# C&D Tuskegee Airman



## mbearer (Jun 2, 2010)

So this was another tobacco included in my NPS trade with IndigoSmokes and I didn't see a thread for it (and only 2 reviews at tobaccoreviews) so I figured I would get some words out on this great new blend from C&D.

This was my first "medium" English and yeah.. Latakia and I are going to be friends for a long time if this keeps up. 

It rubbed out nice and easy to large pieces of tobacco that packed nice and easy.
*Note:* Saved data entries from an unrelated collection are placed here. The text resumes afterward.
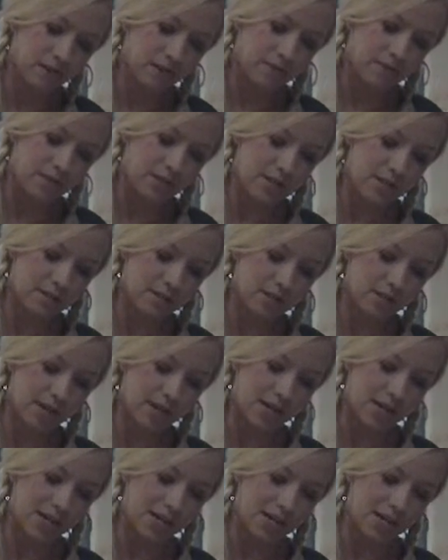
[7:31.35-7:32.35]
of these
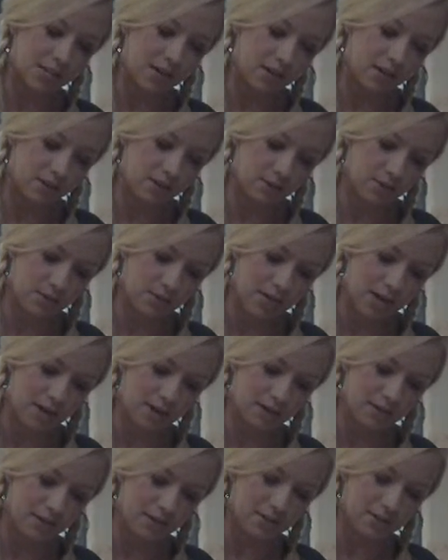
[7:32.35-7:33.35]
tiny taco
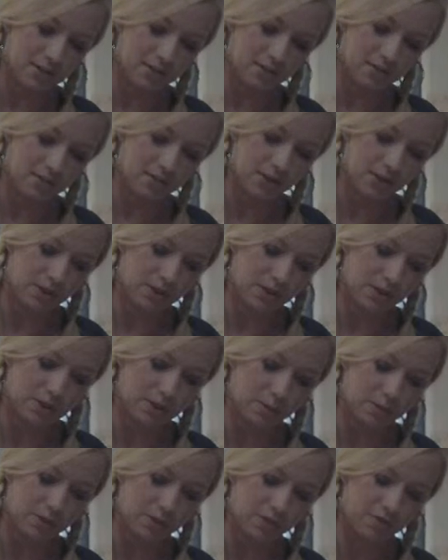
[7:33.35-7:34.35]
salads. Oh,
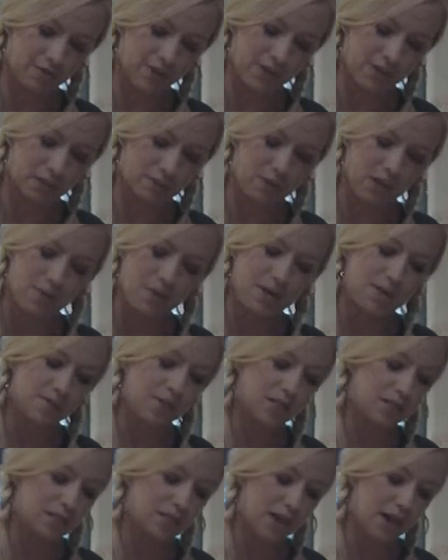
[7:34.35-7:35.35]
that's perfect. Maybe
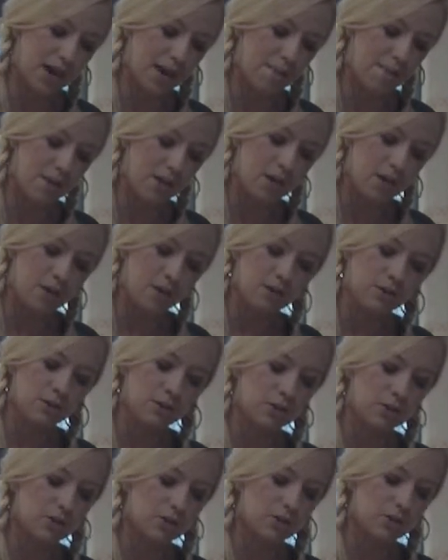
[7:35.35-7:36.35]
even a dime.
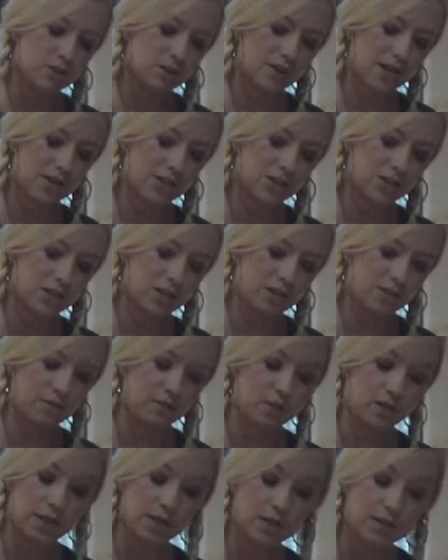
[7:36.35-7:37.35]
Use your discretion. If
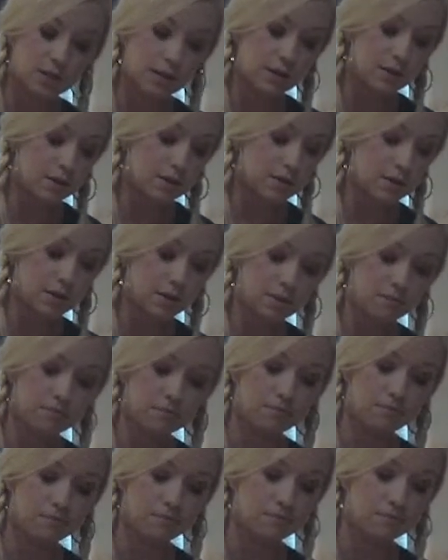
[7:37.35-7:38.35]
you like sour cream,
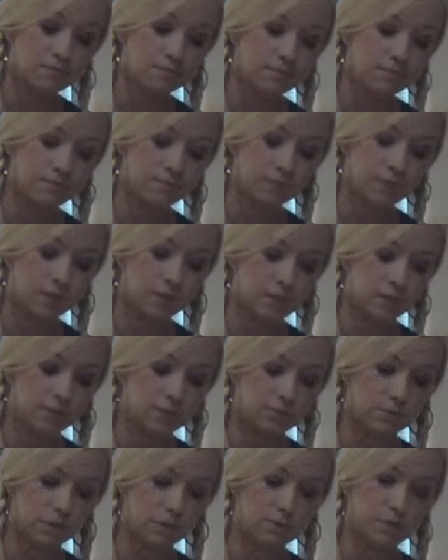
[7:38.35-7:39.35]

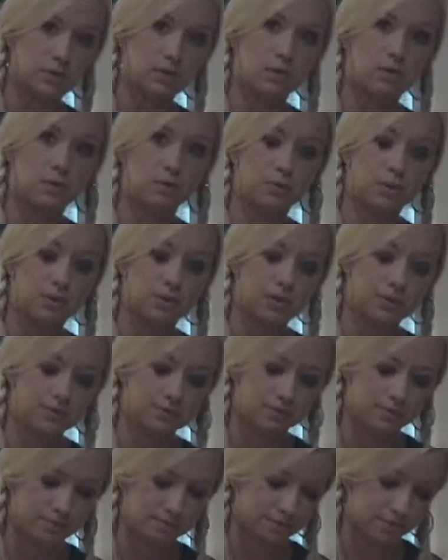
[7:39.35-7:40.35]
use a little more.
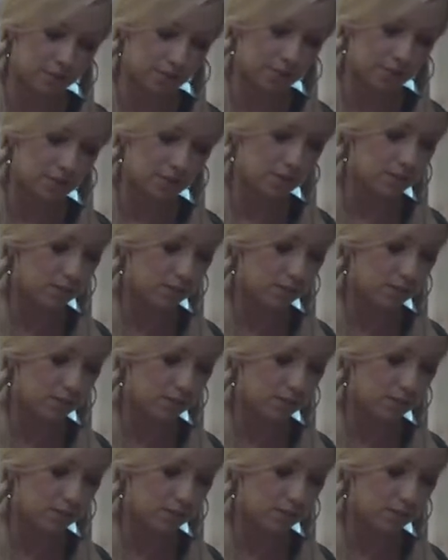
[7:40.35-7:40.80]
If you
Lit perfectly and kept burning for a nice smooth smoke that was cool with no tongue bite what so ever. 

The flavor was just WOW... thick rich smoke and I want to say sour taste but that makes it sound bad.. this was just delicous. 

Would love to see an experienced reviewer try this out and put a better review together.. But hopefully this will help some one try it out... I already have 2 tins in the cellar of it now (4noggins is FAST, and really close to me 1 day USPS woot)
Mike


----------



## indigosmoke (Sep 1, 2009)

This has become my all day English. I think it is a very well balanced blend with the VAs, Perique, Turkish and Latakia all present, none dominant. Not for lovers of strong blends or latakia bombs, but a good mild-medium English in my book.


----------



## lestrout (Dec 10, 2007)

TA is as you describe it - I'm trying to separate it in my mindspace from Larry's Blend, Park Lane Old Church, Old Georgetown, Grant's No. 9131, Two Friends Deacon's Downfall and Seattle Evening. Tough work, but somebody's got to do it!

hp
les


----------



## owaindav (Mar 7, 2010)

I was a little disappointed by it. The tin aroma was wonderful and I might have built up the expectations based on that. I have to liken it to Bow-legged Bear in that it was a little too balanced for my taste. I like one of the tobaccos to stand out just a little with the others showing up in the background as you smoke.

Don't get me wrong, it was a decent smoke but I have lots more that I like better. Looks like this one is going to get some aging in the mason jar.


----------